Rasende Verfolgungsjagd auf der A42: Drogenfahrer flüchtet mit 150 km/h vor der Polizei
Ivan SchachtRasende Verfolgungsjagd auf der A42: Drogenfahrer flüchtet mit 150 km/h vor der Polizei
Ein 42-jähriger Mann führte die Polizei am Dienstagabend auf eine gefährliche Verfolgungsjagd über die Autobahn A42 und durch benachbarte Städte. Der Vorfall begann, als Beamte bei der Ausfahrt Gelsenkirchen-Schalke eine routinemäßige Verkehrskontrolle durchführen wollten – doch der Mann flüchtete mit Geschwindigkeiten von über 150 km/h. Die Verfolgung begann kurz vor 20 Uhr am 15. Januar 2026, als der Mann sich weigerte, an der Ausfahrt Gelsenkirchen-Schalke für die Polizei anzuhalten. Er beschleunigte mit seinem Opel und erreichte bis zu 150 km/h, überholte dabei andere Fahrzeuge auf dem Standstreifen und schlängelte sich rücksichtslos zwischen den Spuren hindurch. Nach dem Verlassen der Autobahn setzte er seine Flucht mit etwa 120 km/h durch Herne und Castrop-Rauxel fort, missachtete rote Ampeln und entging nur knapp mehreren Zusammenstößen.

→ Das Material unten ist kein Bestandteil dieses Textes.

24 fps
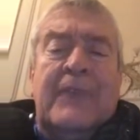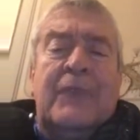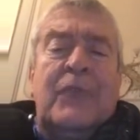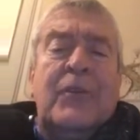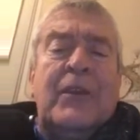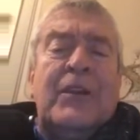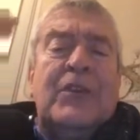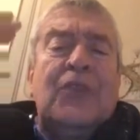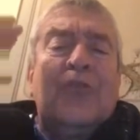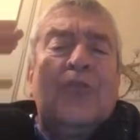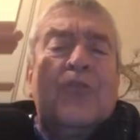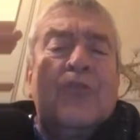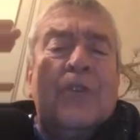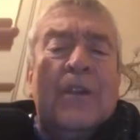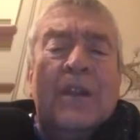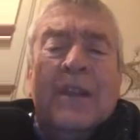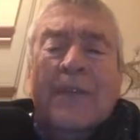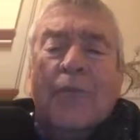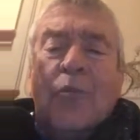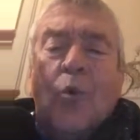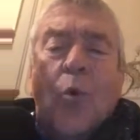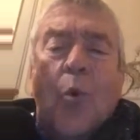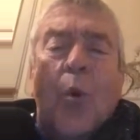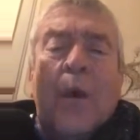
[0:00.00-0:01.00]

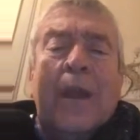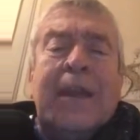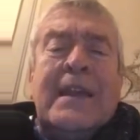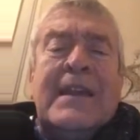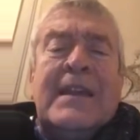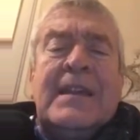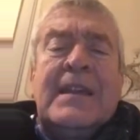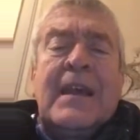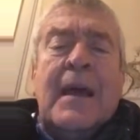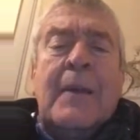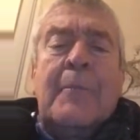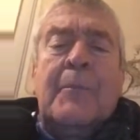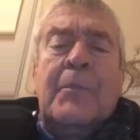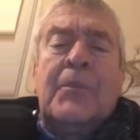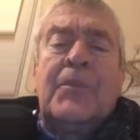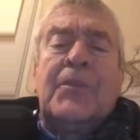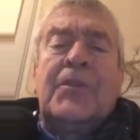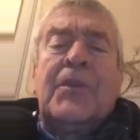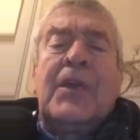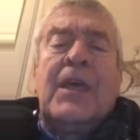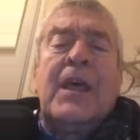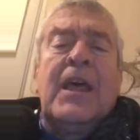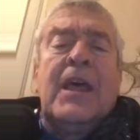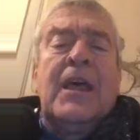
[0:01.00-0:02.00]
if
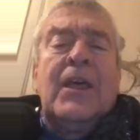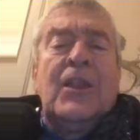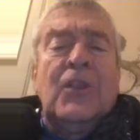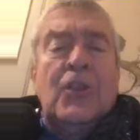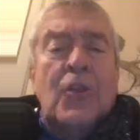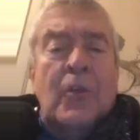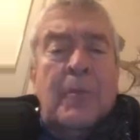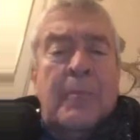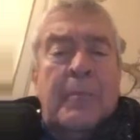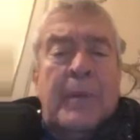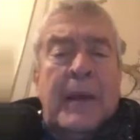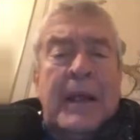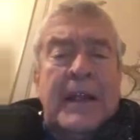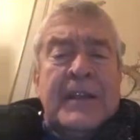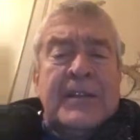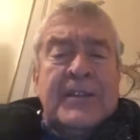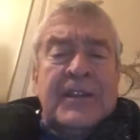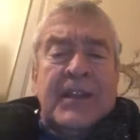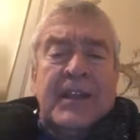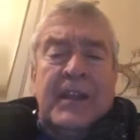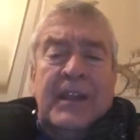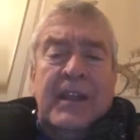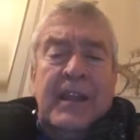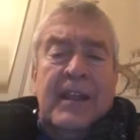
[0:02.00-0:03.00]
quintupled your
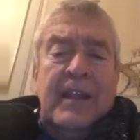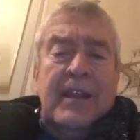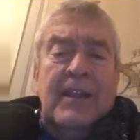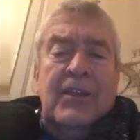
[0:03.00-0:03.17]
budget,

Während der Verfolgung rammte er ein Verkehrsschild, einen Leitpfosten und eine Leitplanke, fuhr zeitweise sogar in falscher Richtung auf der Autobahn. Schließlich ließ er sein Fahrzeug in einem Industriegebiet stehen und wurde widerstandslos festgenommen. Die Beamten stellten fest, dass der Mann keinen gültigen Führerschein besaß, das Auto nicht versichert war und er unter Drogeneinfluss stand. Vor Ort wurde eine Blutprobe entnommen, das Fahrzeug wurde beschlagnahmt. Verletzte gab es nicht, doch die Polizei bittet Zeugen, die durch die Flucht gefährdet wurden, sich unter der Nummer (0251) 275-0 zu melden. Dem Mann drohen nun mehrere Strafverfahren, darunter wegen rücksichtsloser Fahrweise, Fahrens ohne Führerschein und Drogenkonsums am Steuer. Die Ermittlungen laufen noch, weitere juristische Schritte werden in den kommenden Wochen erwartet.